Spacing and the Balanced Supply of Housing research node proudly present The Overhead: Understanding Canada’s Affordable Housing Crisis, a special podcast series.
THIS EPISODE: Indigenous-led Housing
What does Indigenous housing look like? Are there special forms of housing needed by Indigenous communities in particular to address specific health and community needs? And what kind of housing can be built when Indigenous people in charge of the plans? In this episode, we try to address each of these questions.
First we speak to Dr. Maggie Low, assistant professor at the School of Regional Planning at the University of British Columbia. She’s been studying how municipal governments respond to Indigenous housing needs:
The municipalities that had or were developing working, meaningful, respectful relationships with the Aboriginal Housing Management Association, with the urban Indigenous diaspora, with the local nations… that was a very key factor in if you’re seeing urban Indigenous housing needs showing up in housing strategies or official community plans.
Dr. Maggie Low
Next, we speak to Dr. Alexandra Flynn, associate professor at the Peter A. Allard School of Law, UBC, about Indigenous zoning and housing developments in Metro Vancouver:
On one hand it’s true that on reserve land isn’t subject to municipal bylaws, and so First Nations can decide what the built form is going to look like. But the truth is reserve territory is very encumbered by the Indian Act, which sets out how, exactly, First Nations and their councils are able to make decisions.
Dr.

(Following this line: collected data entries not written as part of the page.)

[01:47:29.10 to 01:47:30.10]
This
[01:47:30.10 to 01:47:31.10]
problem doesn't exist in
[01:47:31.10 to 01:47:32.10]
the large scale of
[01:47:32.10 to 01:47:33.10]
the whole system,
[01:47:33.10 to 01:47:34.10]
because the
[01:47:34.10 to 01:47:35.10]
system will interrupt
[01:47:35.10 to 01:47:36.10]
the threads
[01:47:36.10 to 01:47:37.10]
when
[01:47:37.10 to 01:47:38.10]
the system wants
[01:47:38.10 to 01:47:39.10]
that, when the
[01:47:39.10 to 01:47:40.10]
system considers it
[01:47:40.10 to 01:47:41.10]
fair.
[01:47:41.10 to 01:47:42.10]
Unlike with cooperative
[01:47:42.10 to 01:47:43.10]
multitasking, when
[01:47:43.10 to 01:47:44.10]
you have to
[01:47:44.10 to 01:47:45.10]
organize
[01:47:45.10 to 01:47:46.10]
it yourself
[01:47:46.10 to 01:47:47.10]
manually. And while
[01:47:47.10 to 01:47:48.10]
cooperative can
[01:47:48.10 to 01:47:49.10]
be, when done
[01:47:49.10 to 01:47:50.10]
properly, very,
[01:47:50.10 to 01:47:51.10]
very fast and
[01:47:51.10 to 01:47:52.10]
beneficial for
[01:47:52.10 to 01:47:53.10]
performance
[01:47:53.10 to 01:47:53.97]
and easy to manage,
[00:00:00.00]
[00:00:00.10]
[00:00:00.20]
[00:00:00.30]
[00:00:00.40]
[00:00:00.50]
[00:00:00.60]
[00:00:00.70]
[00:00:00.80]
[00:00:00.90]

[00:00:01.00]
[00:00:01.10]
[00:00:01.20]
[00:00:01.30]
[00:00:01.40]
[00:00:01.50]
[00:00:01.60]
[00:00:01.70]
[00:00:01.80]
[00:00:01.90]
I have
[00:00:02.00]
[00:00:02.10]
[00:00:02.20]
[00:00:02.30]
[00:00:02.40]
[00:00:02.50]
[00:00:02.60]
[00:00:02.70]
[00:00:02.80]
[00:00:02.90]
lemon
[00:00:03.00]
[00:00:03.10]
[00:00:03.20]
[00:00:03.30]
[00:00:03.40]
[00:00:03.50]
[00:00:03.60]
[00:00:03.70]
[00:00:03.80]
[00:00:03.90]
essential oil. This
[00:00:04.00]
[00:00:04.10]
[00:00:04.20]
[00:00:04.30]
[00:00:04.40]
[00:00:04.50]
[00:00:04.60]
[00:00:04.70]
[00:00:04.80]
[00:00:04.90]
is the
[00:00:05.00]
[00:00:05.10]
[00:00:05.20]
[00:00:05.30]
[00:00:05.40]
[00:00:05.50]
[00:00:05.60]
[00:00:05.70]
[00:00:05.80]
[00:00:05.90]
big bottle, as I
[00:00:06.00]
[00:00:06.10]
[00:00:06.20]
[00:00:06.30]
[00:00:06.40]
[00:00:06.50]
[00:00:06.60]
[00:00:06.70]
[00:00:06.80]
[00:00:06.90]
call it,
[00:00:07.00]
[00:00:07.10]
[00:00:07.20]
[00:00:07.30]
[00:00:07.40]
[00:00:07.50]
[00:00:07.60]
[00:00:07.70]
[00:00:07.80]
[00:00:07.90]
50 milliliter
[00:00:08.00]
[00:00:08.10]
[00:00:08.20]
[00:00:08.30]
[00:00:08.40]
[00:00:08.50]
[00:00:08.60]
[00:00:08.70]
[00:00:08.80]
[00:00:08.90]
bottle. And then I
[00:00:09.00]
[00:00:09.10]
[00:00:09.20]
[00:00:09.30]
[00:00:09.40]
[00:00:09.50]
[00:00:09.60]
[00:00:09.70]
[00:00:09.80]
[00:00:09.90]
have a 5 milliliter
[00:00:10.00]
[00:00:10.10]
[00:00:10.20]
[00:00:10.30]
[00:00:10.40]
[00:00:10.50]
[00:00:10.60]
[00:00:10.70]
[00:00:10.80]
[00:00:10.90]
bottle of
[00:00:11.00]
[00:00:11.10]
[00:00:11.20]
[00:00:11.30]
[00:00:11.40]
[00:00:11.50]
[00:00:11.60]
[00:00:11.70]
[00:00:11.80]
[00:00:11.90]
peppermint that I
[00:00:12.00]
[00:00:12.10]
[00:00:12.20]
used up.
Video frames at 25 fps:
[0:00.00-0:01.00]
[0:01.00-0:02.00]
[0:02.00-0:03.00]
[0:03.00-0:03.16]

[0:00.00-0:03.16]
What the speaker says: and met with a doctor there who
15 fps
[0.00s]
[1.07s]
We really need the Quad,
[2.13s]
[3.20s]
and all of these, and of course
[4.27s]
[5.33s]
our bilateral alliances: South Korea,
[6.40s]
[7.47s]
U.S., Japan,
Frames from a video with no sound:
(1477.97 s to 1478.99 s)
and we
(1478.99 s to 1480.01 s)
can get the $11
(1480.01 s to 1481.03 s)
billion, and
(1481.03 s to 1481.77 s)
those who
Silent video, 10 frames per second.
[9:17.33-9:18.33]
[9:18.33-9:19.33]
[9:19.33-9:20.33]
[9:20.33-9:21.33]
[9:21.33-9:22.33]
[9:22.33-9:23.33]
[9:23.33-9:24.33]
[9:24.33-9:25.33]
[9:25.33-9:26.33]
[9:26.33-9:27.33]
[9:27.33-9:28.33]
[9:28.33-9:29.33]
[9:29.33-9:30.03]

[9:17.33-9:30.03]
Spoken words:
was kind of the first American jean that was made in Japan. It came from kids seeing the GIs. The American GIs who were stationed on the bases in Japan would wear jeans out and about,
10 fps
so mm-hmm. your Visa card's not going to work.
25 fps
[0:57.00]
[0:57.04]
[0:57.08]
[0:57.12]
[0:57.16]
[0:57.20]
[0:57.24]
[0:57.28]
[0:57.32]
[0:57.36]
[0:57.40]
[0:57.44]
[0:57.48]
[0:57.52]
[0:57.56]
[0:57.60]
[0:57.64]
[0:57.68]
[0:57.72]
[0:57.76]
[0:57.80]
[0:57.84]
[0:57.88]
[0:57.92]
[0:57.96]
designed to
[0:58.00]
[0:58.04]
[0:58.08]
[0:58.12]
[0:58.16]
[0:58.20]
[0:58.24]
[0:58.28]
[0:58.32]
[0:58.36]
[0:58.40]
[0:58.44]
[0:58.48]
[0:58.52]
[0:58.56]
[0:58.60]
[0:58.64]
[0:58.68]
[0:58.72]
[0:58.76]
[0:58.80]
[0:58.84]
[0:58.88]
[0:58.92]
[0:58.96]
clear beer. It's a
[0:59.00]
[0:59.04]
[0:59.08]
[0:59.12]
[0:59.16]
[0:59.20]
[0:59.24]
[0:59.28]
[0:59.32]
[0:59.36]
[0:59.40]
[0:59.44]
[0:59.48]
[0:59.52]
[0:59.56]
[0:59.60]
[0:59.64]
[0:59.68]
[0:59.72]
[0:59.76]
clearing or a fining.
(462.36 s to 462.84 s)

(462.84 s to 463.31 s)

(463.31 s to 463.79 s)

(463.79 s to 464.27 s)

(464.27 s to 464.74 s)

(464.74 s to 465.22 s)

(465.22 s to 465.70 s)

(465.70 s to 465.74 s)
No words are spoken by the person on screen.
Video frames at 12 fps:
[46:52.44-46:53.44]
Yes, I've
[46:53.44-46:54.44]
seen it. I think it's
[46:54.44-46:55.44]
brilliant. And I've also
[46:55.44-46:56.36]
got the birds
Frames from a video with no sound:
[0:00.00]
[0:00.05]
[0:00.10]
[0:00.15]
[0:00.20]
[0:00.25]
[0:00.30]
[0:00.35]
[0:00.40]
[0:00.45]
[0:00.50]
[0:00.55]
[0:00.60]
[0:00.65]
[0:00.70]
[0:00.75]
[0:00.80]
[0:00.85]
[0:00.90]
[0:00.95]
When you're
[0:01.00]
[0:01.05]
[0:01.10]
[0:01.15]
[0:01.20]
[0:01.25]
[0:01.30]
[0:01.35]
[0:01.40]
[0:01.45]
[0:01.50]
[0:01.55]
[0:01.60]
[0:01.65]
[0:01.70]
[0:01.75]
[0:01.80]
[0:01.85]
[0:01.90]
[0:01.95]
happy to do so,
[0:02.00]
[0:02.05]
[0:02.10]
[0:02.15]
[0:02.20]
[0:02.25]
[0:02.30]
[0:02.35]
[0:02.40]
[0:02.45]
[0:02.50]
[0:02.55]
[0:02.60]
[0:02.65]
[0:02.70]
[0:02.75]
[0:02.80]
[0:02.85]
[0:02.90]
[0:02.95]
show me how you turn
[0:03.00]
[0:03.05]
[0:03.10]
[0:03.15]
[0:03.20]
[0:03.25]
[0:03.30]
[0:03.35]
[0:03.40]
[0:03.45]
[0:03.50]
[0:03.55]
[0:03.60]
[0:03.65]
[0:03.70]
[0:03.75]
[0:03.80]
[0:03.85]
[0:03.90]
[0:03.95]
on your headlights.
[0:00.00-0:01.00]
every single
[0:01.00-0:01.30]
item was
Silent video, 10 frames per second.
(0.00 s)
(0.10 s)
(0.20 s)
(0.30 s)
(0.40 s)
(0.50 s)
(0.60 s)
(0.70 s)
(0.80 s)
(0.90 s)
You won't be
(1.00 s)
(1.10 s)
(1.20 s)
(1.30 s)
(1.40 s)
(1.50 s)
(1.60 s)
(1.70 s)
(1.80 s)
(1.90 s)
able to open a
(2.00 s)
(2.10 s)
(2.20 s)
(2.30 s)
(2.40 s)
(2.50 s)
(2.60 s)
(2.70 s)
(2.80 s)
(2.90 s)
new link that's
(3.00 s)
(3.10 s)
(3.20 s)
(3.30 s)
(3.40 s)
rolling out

Alexandra Flynn
Finally, we speak with Bailey Waukey, a youth policy analyst with the Aboriginal Housing Management Association, about the different housing models Indigenous youth have asked for themselves through a special engagement process:
If you could, hypothetically, copy/paste the types of housing we see in other parts of the world or even that we constructed in this country 100 years ago, just plopped it down as a unity for sale or for rent in the city, does anybody believe that that unit wouldn’t rent or sell?
Bailey Waukey
What does housing by Indigenous people, for Indigenous people look like in an increasingly urbanized world?